The fifth step is to take each and every thing from my milestones and habits list and put it on my calendar.  I like to use Google Calendar because it’s easy and it synchs with my emails, as well as with my family so that we can share calendars. I can also block time on Google calendar, and then go back and add in the tasks that I want to accomplish during that time block.  Unfinished tasks automatically move along to the next day. And I can set up habits as repeating tasks, so that I don’t have to write them down over and over, every day. 

Does It Make Sense? Is It Doable?

Finally, for Weekly and Daily planning, I look at the week or day and make sure that my time blocks and tasks are arranged so that I can actually get them all done.  This is tricky, not going to lie.  It has taught me to get better at planning for reality.  As in, I can look and see that I spent 3 hours doing something last time, so I know not to plan just one hour this time. 

It also has forced me to realize that I have a strong overcommit habit.  So many things sound fun and I want to do them, however, there just aren’t enough hours in the day for me to do all the things I want to do. In this, I feel bad about letting things go, however, when the evidence is right in front of me that there’s just no way I can do it all, I have to be honest about how many hours there are in the day, and what I can actually do.  Painful as it is, overall, it’s been good for me.  As I’ve learned to say no to things that I just really can’t do.  It also helps me identify some of those obstacles and opportunities from the previous step. 

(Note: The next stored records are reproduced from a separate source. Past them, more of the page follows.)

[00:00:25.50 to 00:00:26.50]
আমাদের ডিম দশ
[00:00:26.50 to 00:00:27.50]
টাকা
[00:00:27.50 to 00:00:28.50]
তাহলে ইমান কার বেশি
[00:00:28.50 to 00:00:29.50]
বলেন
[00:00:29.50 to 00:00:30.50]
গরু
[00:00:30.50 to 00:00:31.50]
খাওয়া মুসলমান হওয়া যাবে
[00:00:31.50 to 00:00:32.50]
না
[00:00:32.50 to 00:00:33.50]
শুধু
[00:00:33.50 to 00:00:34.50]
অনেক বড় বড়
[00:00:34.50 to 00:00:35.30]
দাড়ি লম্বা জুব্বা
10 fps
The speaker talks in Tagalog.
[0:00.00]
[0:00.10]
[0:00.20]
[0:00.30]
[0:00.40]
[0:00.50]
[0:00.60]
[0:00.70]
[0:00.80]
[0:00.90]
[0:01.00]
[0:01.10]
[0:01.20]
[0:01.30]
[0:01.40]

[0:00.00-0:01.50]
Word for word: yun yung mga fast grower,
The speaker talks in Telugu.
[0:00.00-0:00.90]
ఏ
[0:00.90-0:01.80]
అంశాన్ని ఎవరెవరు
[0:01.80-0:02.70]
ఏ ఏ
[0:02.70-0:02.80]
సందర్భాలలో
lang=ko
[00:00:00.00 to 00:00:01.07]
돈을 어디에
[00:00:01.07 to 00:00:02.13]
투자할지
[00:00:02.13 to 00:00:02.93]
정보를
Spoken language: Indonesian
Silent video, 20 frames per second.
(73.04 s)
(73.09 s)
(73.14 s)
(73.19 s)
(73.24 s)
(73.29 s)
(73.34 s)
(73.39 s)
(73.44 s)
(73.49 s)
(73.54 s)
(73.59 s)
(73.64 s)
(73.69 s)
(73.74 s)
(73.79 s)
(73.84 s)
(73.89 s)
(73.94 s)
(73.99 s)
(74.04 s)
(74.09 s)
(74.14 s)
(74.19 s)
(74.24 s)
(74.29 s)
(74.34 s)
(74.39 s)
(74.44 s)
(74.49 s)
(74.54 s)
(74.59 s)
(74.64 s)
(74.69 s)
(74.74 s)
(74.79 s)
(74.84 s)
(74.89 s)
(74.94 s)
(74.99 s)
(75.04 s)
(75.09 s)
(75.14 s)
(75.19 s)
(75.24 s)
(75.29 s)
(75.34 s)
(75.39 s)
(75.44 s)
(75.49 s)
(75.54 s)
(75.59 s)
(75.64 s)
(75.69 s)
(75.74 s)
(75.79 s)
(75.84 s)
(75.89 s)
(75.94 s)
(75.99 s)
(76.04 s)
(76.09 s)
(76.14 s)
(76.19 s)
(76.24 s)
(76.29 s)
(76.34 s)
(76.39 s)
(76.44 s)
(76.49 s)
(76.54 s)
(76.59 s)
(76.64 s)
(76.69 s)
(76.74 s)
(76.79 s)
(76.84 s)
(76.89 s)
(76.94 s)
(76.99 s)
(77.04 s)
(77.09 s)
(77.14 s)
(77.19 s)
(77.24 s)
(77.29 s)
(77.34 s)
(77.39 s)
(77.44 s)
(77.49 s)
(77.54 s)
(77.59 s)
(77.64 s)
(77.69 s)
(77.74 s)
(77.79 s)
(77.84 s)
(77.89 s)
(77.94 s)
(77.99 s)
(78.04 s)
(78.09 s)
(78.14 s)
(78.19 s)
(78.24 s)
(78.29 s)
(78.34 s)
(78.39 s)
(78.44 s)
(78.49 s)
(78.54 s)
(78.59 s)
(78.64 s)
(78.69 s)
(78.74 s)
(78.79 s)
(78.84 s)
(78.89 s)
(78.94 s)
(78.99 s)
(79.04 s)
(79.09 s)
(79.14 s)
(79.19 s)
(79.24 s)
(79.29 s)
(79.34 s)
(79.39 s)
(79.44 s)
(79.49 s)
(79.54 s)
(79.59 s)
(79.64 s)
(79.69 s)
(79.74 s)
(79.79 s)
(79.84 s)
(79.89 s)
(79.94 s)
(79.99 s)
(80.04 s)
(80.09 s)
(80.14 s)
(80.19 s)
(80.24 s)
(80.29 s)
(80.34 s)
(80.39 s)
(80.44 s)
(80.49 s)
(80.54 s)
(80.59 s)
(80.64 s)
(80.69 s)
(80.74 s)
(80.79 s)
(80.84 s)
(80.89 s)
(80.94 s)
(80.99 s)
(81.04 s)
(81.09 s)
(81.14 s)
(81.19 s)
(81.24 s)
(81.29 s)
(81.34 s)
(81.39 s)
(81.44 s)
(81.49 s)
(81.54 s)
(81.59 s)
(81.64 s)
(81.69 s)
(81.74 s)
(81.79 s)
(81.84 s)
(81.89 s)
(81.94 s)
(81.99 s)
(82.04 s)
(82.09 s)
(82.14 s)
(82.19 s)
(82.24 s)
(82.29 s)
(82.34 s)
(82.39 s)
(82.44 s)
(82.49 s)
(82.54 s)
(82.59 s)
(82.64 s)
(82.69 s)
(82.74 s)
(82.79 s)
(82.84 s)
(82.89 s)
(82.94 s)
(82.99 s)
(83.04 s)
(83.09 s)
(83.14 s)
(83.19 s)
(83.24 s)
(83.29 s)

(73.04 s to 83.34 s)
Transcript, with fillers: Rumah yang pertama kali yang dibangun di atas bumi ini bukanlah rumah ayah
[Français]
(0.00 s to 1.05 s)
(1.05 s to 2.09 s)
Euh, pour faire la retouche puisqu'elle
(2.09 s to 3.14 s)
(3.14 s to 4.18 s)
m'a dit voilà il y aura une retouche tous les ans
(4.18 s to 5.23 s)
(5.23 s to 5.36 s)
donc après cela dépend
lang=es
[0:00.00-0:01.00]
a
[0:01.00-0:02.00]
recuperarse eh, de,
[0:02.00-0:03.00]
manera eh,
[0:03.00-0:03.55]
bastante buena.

Realistically, I plan at least 2 hours for each of these planning sessions.  Because that’s how long it takes me to work through all of the process.

Master planning strategy

Morning Routines

With planning done, let’s next turn to morning routines. We all have a morning routine, whether we like it or not.  One of the things that’s pretty popular right now is having an aesthetic morning routine, or the morning routine of a billionaire. Or a “Hot Girl” morning routine.  Whatever the morning routine du jour is, what you actually need is a morning routine that works for you and your life.  Whatever you are doing right now, is your morning routine.  You may ask yourself how well it’s working for you? And perhaps you’re happy that your current morning routine is getting you up, and ready for the day, then don’t fix it.  Besides following someone else’s morning routine is likely to just exhaust and stress you out.  That is the opposite of the goal here. 

Start Your Day the Calm and Purposeful Way

We want your morning routine to allow you to meet the day with a sense of calm and purpose.  If you’re looking to tweak your morning routine, there are lots of places where you can draw inspiration.  Many of these will recommend things like starting your day without electronics, taking time to be grateful, mindful and to get some movement in.  They also may include critical self-care steps like taking care of your skin and teeth, in addition to your mind.  Don’t forget the healthy breakfast!  As I said, it is critically important to have a morning routine that works for your and your realistic morning.  By all means, check out other people’s Ideal morning routines, and try new things.  However, in the end you need a morning routine that makes sense to you and for you. 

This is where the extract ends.